*** Opening Information shown ***

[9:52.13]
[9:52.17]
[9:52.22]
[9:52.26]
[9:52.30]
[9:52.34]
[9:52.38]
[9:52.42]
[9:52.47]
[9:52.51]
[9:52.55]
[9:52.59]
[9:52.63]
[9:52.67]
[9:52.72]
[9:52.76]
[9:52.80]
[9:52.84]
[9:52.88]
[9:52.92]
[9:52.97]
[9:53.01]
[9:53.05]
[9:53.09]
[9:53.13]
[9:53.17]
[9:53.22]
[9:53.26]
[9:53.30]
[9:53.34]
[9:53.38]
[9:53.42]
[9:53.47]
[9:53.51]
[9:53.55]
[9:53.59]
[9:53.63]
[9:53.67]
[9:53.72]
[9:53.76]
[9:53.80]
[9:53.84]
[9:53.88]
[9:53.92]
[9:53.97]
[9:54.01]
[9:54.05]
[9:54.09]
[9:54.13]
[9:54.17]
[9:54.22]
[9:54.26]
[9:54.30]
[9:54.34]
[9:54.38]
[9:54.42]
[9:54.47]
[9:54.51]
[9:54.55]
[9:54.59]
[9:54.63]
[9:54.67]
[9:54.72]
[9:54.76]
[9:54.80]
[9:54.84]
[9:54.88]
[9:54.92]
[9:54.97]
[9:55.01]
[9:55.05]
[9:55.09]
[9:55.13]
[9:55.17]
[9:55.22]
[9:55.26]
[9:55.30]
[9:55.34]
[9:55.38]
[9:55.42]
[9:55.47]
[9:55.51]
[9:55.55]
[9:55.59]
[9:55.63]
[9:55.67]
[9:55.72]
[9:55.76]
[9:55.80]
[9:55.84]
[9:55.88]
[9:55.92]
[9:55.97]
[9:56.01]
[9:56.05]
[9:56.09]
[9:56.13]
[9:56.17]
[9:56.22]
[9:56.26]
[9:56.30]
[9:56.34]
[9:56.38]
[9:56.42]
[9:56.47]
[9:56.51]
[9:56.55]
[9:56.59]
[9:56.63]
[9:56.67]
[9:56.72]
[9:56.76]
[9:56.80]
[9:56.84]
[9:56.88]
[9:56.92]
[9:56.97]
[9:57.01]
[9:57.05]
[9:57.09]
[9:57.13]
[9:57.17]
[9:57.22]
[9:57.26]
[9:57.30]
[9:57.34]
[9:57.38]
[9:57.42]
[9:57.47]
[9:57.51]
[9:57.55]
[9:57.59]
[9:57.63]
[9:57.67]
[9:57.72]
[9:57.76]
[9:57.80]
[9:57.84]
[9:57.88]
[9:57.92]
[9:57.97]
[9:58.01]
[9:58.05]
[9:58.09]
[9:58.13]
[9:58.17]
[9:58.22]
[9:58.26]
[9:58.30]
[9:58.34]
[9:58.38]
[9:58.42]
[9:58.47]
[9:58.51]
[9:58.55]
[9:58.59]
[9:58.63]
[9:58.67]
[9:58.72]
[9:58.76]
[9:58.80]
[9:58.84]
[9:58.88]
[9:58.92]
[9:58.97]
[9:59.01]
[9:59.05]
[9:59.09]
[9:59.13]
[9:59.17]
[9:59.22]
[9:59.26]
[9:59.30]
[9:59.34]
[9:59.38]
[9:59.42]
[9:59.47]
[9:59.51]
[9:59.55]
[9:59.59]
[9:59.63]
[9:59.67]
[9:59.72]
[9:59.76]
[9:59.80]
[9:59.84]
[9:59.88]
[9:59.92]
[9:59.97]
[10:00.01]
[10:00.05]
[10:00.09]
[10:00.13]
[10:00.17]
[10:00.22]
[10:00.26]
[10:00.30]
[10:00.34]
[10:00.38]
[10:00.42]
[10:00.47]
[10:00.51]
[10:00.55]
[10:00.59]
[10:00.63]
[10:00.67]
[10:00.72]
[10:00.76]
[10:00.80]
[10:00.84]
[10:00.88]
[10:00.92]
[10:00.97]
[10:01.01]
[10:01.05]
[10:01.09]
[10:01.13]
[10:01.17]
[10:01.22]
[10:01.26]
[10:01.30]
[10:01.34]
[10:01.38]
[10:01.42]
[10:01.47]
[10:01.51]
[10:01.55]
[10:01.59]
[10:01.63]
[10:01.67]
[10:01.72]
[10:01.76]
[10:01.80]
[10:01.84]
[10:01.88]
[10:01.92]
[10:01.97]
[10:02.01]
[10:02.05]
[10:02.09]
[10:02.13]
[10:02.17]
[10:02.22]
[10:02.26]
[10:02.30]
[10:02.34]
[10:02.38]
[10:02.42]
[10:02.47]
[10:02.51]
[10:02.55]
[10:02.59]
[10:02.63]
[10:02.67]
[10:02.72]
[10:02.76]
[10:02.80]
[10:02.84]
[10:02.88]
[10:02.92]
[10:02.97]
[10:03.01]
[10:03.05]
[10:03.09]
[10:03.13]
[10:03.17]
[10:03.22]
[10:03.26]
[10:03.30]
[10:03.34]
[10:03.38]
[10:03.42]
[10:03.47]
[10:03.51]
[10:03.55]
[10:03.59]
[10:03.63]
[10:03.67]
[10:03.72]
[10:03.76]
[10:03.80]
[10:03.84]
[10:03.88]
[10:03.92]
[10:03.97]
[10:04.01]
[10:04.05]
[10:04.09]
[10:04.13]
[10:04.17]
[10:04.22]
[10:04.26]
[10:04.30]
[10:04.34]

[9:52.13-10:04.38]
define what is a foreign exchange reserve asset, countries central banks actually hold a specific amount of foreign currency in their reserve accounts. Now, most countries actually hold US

*** Closing Information shown ***

The records above must be repeated exactly, in their entirety.

[9:52.13]
[9:52.17]
[9:52.22]
[9:52.26]
[9:52.30]
[9:52.34]
[9:52.38]
[9:52.42]
[9:52.47]
[9:52.51]
[9:52.55]
[9:52.59]
[9:52.63]
[9:52.67]
[9:52.72]
[9:52.76]
[9:52.80]
[9:52.84]
[9:52.88]
[9:52.92]
[9:52.97]
[9:53.01]
[9:53.05]
[9:53.09]
[9:53.13]
[9:53.17]
[9:53.22]
[9:53.26]
[9:53.30]
[9:53.34]
[9:53.38]
[9:53.42]
[9:53.47]
[9:53.51]
[9:53.55]
[9:53.59]
[9:53.63]
[9:53.67]
[9:53.72]
[9:53.76]
[9:53.80]
[9:53.84]
[9:53.88]
[9:53.92]
[9:53.97]
[9:54.01]
[9:54.05]
[9:54.09]
[9:54.13]
[9:54.17]
[9:54.22]
[9:54.26]
[9:54.30]
[9:54.34]
[9:54.38]
[9:54.42]
[9:54.47]
[9:54.51]
[9:54.55]
[9:54.59]
[9:54.63]
[9:54.67]
[9:54.72]
[9:54.76]
[9:54.80]
[9:54.84]
[9:54.88]
[9:54.92]
[9:54.97]
[9:55.01]
[9:55.05]
[9:55.09]
[9:55.13]
[9:55.17]
[9:55.22]
[9:55.26]
[9:55.30]
[9:55.34]
[9:55.38]
[9:55.42]
[9:55.47]
[9:55.51]
[9:55.55]
[9:55.59]
[9:55.63]
[9:55.67]
[9:55.72]
[9:55.76]
[9:55.80]
[9:55.84]
[9:55.88]
[9:55.92]
[9:55.97]
[9:56.01]
[9:56.05]
[9:56.09]
[9:56.13]
[9:56.17]
[9:56.22]
[9:56.26]
[9:56.30]
[9:56.34]
[9:56.38]
[9:56.42]
[9:56.47]
[9:56.51]
[9:56.55]
[9:56.59]
[9:56.63]
[9:56.67]
[9:56.72]
[9:56.76]
[9:56.80]
[9:56.84]
[9:56.88]
[9:56.92]
[9:56.97]
[9:57.01]
[9:57.05]
[9:57.09]
[9:57.13]
[9:57.17]
[9:57.22]
[9:57.26]
[9:57.30]
[9:57.34]
[9:57.38]
[9:57.42]
[9:57.47]
[9:57.51]
[9:57.55]
[9:57.59]
[9:57.63]
[9:57.67]
[9:57.72]
[9:57.76]
[9:57.80]
[9:57.84]
[9:57.88]
[9:57.92]
[9:57.97]
[9:58.01]
[9:58.05]
[9:58.09]
[9:58.13]
[9:58.17]
[9:58.22]
[9:58.26]
[9:58.30]
[9:58.34]
[9:58.38]
[9:58.42]
[9:58.47]
[9:58.51]
[9:58.55]
[9:58.59]
[9:58.63]
[9:58.67]
[9:58.72]
[9:58.76]
[9:58.80]
[9:58.84]
[9:58.88]
[9:58.92]
[9:58.97]
[9:59.01]
[9:59.05]
[9:59.09]
[9:59.13]
[9:59.17]
[9:59.22]
[9:59.26]
[9:59.30]
[9:59.34]
[9:59.38]
[9:59.42]
[9:59.47]
[9:59.51]
[9:59.55]
[9:59.59]
[9:59.63]
[9:59.67]
[9:59.72]
[9:59.76]
[9:59.80]
[9:59.84]
[9:59.88]
[9:59.92]
[9:59.97]
[10:00.01]
[10:00.05]
[10:00.09]
[10:00.13]
[10:00.17]
[10:00.22]
[10:00.26]
[10:00.30]
[10:00.34]
[10:00.38]
[10:00.42]
[10:00.47]
[10:00.51]
[10:00.55]
[10:00.59]
[10:00.63]
[10:00.67]
[10:00.72]
[10:00.76]
[10:00.80]
[10:00.84]
[10:00.88]
[10:00.92]
[10:00.97]
[10:01.01]
[10:01.05]
[10:01.09]
[10:01.13]
[10:01.17]
[10:01.22]
[10:01.26]
[10:01.30]
[10:01.34]
[10:01.38]
[10:01.42]
[10:01.47]
[10:01.51]
[10:01.55]
[10:01.59]
[10:01.63]
[10:01.67]
[10:01.72]
[10:01.76]
[10:01.80]
[10:01.84]
[10:01.88]
[10:01.92]
[10:01.97]
[10:02.01]
[10:02.05]
[10:02.09]
[10:02.13]
[10:02.17]
[10:02.22]
[10:02.26]
[10:02.30]
[10:02.34]
[10:02.38]
[10:02.42]
[10:02.47]
[10:02.51]
[10:02.55]
[10:02.59]
[10:02.63]
[10:02.67]
[10:02.72]
[10:02.76]
[10:02.80]
[10:02.84]
[10:02.88]
[10:02.92]
[10:02.97]
[10:03.01]
[10:03.05]
[10:03.09]
[10:03.13]
[10:03.17]
[10:03.22]
[10:03.26]
[10:03.30]
[10:03.34]
[10:03.38]
[10:03.42]
[10:03.47]
[10:03.51]
[10:03.55]
[10:03.59]
[10:03.63]
[10:03.67]
[10:03.72]
[10:03.76]
[10:03.80]
[10:03.84]
[10:03.88]
[10:03.92]
[10:03.97]
[10:04.01]
[10:04.05]
[10:04.09]
[10:04.13]
[10:04.17]
[10:04.22]
[10:04.26]
[10:04.30]
[10:04.34]

[9:52.13-10:04.38]
define what is a foreign exchange reserve asset, countries central banks actually hold a specific amount of foreign currency in their reserve accounts. Now, most countries actually hold US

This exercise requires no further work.